Macrophages in tissue repair and regeneration
Macrophages represent the first line of defense in their resident
tissues and serve as a unique leukocyte population by actively
coordinating homeostasis, defense mechanisms and resolution of
inflammation. Macrophages are an important source of chemokines, matrix
metalloproteinases and other inflammatory mediators that drive the
initial cellular response following injury [53]. After the early
inflammatory phase subsides, the predominant macrophage population
polarize to a wound healing phenotype that is characterized by the
production of numerous growth factors including PDGF, TGF-β1, IGF-1, and
VEGF-α, that promote cellular proliferation, mucosal wound healing and
blood vessel development [53-55]. They also produce soluble
mediators that stimulate local and recruited tissue fibroblasts to
differentiate into myofibroblasts, that facilitate wound contraction and
closure as well as the synthesis of extracellular matrix components
[53]. The proliferation and expansion of neighbouring parenchymal
and stromal cells are also regulated by macrophages, and if the injury
is severe, macrophages can also activate additional stem cell and local
progenitor cell populations that participate in repair.

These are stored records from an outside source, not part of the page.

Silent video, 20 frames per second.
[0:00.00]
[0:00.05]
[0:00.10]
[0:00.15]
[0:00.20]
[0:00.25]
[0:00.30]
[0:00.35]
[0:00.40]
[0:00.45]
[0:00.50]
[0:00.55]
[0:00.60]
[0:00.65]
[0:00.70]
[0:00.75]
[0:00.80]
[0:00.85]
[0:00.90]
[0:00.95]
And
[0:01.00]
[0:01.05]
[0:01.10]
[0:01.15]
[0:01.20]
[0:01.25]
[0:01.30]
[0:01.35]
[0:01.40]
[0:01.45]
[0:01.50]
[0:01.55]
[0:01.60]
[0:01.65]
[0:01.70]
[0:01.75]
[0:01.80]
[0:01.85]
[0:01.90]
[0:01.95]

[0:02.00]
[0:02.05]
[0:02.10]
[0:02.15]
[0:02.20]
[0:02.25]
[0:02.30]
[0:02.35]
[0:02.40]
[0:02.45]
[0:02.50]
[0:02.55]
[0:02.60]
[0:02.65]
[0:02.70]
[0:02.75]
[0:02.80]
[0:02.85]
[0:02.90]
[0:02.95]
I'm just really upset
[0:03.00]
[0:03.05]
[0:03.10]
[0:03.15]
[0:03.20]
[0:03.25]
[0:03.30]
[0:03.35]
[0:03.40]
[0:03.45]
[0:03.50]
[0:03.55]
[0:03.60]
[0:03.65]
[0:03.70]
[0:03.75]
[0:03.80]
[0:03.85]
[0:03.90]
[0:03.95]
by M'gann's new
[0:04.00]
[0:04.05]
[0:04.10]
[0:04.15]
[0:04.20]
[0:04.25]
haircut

Thereafter,
monocytes and/or macrophages exhibiting a mostly anti-inflammatory
phenotype become the dominant population [53]. Macrophages respond
to and secret IL-10, TGF-β and other inhibitory mediators, including
cell surface receptors like PD-L1 and PD-L2 that play a major role in
the tissue repair process [53] [56]. Both clinical and in vivo
studies have shown an association of early onset inflammatory bowel
disease (IBD) with IL-10 or IL-10 receptor mutations in intestinal
chemokine receptor CX3CR1-expressing resident macrophage. These data
demonstrate that macrophage-derived IL-10 is dispensable for gut
homeostasis [45]. Moreover, several studies have observed the role
of macrophages in regeneration, wound closure, angiogenesis, and
clearance of dead and aged cells [54, 57]. Therefore, elucidating
the mechanisms by which macrophages promote tissue regeneration at a
requisite micro-environment may divulge strategies for the regeneration
of injured organs.
Mounting evidence suggest different monocyte and macrophage population
possess distinct and non-redundant roles in tissue repair, fibrosis, and
regeneration [24]. The mechanisms that instruct macrophages to adopt
pro-inflammatory, pro-wound healing, pro-fibrotic, anti-inflammatory,
anti-fibrotic, pro-resolving, and tissue regenerating properties in
various organ systems is not well understood [58]. Although
effective wound repair and tissue regeneration is often associated with
the preferential expansion of local tissue macrophages exhibiting an
anti-inflammatory phenotype, when the injury is locally severe or
chronic, additional inflammatory monocytes may also be required to
restore normal tissue architecture. Nevertheless, the rapid conversion
of these pro-inflammatory TNF-α producing macrophages to an
anti-inflammatory IL-10 and TGF-β1 producing phenotype appears to be
critical to the long-term survival of stem and progenitor cell
populations in most tissues [59]. Thus, to facilitate effective
organ regeneration and prevent fibrosis, the monocyte and macrophage
response must be finely tuned.
Macrophage secreted tissue repair mediators, like TGF-β, IL-10, IL-23
which are essential for the remodelling phase of wound healing, can be
directed to treat gut leakage. Further IL-33, IL-4, IL-13 from
macrophages are found to be capable of activating wound healing
macrophages [60]. In addition, emerging pro-repair mediators like
Granulin [61] and Plet1 [62], a wound repair mediator, have been
recently shown to be expressed by resident alveolar macrophages and
intestinal dendritic cells [63, 64]. Moreover, a deficiency of
intestinal macrophages may increase susceptibility to infection and
inhibit the activity of tissue repair. These studies suggest a promising
role of these proteins as therapeutic agents to treat gut inflammation
and gut leakage. However, the mode of delivery and mechanism of action
has to be carefully considered during investigations. Taken together,
macrophages are crucially involved in many aspects of wound healing.
Depending
on their polarization and the phase of wound healing, they may promote
wound closure. Identifying mechanisms that support repair, and
understanding how these pathways are dysregulated in disease, are key to
improving resolution of intestinal tissue damage during gut leakage.